Two lines in the data below mark the range: the one with "[13.00-14.00s]" and the one with "[00:16:54.17 to 00:16:54.97]". Return both, along with every line between them, exactly.

[Supplied entries — start]

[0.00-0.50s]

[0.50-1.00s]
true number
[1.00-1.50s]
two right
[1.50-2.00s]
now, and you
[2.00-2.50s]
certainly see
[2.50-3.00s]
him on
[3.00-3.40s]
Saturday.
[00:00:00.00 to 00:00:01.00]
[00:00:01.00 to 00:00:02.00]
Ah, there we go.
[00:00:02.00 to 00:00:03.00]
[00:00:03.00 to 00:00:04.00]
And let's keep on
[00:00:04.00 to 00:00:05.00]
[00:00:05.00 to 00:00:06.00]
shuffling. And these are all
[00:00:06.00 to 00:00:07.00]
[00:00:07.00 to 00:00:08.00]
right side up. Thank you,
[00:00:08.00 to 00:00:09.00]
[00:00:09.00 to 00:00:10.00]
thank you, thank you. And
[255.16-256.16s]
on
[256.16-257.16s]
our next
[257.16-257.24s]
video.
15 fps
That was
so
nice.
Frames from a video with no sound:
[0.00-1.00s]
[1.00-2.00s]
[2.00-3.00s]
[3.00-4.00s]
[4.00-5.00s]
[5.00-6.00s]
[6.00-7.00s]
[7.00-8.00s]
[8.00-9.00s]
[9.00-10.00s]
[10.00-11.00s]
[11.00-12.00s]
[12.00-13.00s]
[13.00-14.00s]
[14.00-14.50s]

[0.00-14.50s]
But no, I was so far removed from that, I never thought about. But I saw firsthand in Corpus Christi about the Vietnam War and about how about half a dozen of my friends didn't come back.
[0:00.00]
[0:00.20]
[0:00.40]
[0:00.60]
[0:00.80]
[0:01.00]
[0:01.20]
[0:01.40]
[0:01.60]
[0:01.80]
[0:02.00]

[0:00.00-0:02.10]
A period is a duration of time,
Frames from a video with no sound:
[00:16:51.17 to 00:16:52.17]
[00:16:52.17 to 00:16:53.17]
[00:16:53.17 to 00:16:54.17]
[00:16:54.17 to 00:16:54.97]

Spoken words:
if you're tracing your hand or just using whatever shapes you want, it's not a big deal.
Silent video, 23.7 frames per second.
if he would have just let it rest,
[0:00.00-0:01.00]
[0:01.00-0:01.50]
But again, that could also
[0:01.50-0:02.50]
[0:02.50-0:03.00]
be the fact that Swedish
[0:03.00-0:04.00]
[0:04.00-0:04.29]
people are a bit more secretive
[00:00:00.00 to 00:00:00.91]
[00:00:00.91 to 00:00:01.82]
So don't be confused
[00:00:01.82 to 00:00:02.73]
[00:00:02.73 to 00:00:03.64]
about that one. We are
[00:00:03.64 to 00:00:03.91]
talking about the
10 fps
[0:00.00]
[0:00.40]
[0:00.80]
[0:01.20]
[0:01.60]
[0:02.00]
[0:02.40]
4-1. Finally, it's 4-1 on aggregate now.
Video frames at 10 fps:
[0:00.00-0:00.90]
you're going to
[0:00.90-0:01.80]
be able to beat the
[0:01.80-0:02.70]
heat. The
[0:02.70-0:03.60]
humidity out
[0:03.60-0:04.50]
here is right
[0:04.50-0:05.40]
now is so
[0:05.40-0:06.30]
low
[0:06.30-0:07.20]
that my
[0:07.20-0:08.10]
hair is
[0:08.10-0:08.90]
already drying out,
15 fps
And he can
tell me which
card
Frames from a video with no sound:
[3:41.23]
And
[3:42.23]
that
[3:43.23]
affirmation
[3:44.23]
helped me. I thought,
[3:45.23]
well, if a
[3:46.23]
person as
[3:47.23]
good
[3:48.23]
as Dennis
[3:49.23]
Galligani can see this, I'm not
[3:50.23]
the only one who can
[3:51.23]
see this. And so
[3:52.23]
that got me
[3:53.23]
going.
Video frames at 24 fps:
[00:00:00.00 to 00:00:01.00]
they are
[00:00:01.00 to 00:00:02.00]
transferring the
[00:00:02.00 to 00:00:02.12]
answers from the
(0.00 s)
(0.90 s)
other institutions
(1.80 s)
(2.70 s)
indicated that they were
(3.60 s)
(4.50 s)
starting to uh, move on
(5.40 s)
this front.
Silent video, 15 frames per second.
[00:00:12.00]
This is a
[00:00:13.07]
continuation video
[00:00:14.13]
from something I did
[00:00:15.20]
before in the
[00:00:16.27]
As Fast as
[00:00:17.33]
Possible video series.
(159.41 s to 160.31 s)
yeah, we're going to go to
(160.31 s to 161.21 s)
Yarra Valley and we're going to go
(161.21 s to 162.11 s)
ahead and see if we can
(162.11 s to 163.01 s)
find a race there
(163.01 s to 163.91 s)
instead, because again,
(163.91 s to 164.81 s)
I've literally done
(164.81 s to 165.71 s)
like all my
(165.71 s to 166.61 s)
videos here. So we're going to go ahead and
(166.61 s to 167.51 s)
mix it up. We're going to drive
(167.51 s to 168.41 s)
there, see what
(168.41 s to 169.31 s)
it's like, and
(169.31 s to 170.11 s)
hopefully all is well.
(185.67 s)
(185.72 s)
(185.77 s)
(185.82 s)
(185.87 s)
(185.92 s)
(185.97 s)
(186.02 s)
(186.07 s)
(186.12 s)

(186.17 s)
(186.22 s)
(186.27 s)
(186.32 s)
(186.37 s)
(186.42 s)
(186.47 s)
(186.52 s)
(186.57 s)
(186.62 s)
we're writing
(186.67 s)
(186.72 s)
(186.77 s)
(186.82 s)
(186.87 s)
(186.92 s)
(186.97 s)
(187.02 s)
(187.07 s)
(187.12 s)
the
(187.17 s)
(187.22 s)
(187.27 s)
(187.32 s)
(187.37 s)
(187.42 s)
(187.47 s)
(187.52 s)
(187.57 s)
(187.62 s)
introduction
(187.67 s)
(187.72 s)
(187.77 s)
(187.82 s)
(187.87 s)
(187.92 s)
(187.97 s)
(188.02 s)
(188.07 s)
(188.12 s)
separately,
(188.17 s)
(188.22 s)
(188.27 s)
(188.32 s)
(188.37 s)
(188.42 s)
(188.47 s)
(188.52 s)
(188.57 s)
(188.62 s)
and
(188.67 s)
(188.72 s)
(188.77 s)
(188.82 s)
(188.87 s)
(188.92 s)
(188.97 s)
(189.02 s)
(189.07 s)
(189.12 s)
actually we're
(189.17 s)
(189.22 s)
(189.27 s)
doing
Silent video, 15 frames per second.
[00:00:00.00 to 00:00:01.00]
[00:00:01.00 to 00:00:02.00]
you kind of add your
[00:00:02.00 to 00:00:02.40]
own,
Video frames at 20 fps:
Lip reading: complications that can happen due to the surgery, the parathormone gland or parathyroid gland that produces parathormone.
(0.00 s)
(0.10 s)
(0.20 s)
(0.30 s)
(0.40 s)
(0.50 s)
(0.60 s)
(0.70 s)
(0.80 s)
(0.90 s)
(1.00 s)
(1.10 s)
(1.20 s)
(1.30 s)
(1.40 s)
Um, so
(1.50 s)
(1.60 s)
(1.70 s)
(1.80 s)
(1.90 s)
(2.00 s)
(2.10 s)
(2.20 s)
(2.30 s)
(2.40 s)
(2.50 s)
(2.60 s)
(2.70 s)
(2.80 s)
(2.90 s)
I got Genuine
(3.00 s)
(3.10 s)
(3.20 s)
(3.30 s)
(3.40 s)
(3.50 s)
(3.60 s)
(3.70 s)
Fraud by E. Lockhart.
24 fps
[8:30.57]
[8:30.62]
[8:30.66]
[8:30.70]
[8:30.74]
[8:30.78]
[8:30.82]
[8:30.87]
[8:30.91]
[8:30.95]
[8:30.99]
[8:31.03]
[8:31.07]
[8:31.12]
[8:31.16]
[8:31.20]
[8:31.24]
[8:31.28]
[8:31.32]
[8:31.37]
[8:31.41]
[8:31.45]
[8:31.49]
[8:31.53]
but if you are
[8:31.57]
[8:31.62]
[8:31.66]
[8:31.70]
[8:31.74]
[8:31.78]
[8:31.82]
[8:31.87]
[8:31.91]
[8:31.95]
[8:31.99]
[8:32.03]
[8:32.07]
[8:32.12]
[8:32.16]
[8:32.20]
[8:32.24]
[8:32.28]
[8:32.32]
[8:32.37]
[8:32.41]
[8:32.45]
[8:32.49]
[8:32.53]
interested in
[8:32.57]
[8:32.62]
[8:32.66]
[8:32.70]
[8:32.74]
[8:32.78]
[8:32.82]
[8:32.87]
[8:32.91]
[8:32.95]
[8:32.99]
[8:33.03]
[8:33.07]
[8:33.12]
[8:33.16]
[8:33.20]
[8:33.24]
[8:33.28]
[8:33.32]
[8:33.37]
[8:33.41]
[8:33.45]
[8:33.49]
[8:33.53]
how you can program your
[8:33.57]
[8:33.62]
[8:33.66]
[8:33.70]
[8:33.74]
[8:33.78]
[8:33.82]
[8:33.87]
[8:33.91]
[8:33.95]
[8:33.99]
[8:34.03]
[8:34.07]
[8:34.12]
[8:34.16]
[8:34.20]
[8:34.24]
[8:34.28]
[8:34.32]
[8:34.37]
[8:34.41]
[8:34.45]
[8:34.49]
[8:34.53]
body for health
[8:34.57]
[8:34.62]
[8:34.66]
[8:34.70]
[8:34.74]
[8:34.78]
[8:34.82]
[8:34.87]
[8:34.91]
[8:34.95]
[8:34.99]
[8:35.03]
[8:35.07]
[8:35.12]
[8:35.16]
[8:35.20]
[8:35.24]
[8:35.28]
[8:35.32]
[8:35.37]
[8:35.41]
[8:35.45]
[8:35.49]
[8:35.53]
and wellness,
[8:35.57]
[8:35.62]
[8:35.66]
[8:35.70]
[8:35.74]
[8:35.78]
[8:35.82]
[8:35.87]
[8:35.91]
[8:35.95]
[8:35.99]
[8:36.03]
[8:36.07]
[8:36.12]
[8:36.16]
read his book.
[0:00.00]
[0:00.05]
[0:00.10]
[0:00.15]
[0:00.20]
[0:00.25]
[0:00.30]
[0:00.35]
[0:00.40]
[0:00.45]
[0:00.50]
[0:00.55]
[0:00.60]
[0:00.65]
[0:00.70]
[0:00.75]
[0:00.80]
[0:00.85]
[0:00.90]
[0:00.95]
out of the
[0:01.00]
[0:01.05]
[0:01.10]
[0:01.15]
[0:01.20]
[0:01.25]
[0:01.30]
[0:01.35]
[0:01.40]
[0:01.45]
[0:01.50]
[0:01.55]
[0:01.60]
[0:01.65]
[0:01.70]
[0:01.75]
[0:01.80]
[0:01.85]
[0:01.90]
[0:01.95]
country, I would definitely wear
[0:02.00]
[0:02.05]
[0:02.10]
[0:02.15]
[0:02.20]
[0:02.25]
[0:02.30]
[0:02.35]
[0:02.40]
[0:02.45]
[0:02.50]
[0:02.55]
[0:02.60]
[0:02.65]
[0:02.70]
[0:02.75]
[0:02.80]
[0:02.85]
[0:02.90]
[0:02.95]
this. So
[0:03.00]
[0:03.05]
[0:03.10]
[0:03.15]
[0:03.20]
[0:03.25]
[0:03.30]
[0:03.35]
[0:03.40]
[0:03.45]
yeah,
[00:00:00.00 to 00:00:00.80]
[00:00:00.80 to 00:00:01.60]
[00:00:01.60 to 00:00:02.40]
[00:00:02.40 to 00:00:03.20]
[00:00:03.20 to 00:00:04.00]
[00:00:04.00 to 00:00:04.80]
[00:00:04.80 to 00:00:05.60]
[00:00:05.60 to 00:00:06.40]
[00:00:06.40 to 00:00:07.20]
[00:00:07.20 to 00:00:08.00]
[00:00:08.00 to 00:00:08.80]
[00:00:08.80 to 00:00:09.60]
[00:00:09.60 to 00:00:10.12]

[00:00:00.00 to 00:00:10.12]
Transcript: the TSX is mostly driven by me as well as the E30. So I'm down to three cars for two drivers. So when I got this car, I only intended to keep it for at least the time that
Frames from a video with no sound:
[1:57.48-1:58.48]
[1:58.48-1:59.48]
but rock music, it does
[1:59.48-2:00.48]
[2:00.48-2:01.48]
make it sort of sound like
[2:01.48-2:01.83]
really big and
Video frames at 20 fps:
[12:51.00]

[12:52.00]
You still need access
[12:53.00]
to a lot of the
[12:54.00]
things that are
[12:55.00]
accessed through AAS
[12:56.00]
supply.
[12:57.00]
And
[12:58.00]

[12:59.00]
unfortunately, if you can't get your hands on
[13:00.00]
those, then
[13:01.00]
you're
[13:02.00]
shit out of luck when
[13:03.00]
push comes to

[Supplied entries — finish]

(Worked solution):
[13.00-14.00s]
[14.00-14.50s]

[0.00-14.50s]
But no, I was so far removed from that, I never thought about. But I saw firsthand in Corpus Christi about the Vietnam War and about how about half a dozen of my friends didn't come back.
[0:00.00]
[0:00.20]
[0:00.40]
[0:00.60]
[0:00.80]
[0:01.00]
[0:01.20]
[0:01.40]
[0:01.60]
[0:01.80]
[0:02.00]

[0:00.00-0:02.10]
A period is a duration of time,
Frames from a video with no sound:
[00:16:51.17 to 00:16:52.17]
[00:16:52.17 to 00:16:53.17]
[00:16:53.17 to 00:16:54.17]
[00:16:54.17 to 00:16:54.97]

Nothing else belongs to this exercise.